──────── Recorded data ────────

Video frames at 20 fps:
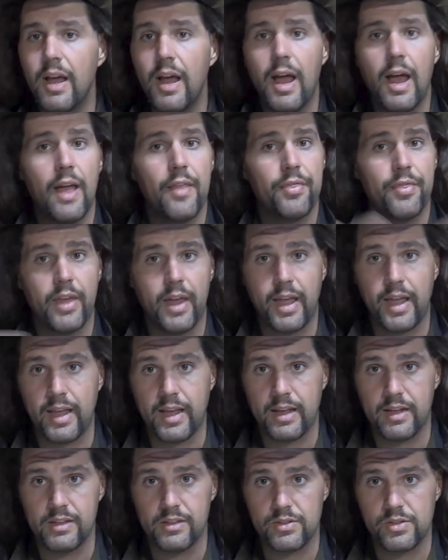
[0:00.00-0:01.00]
at the
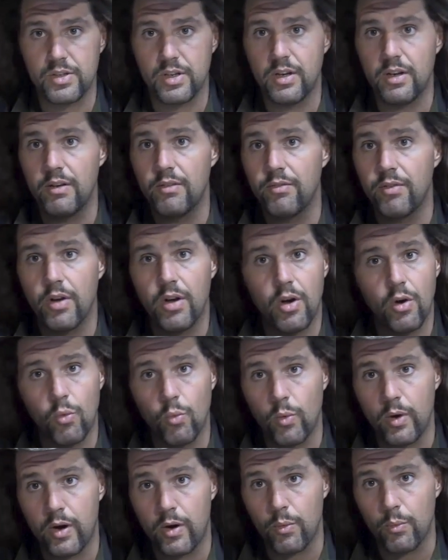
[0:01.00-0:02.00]
hands of a
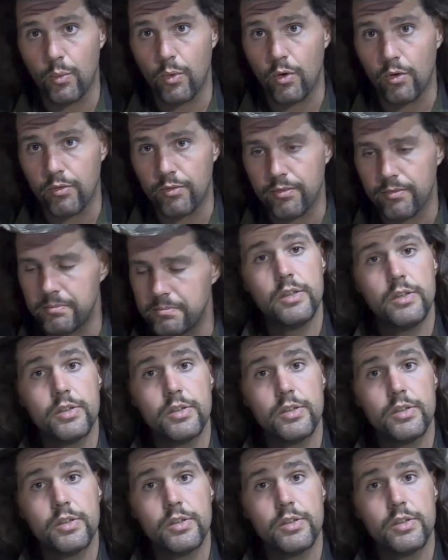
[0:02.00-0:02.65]
werewolf.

────────

**Problem details:** Reproduce all entries without any change, and omit the pictures.

**Solved problem:**
Video frames at 20 fps:
[0:00.00-0:01.00]
at the
[0:01.00-0:02.00]
hands of a
[0:02.00-0:02.65]
werewolf.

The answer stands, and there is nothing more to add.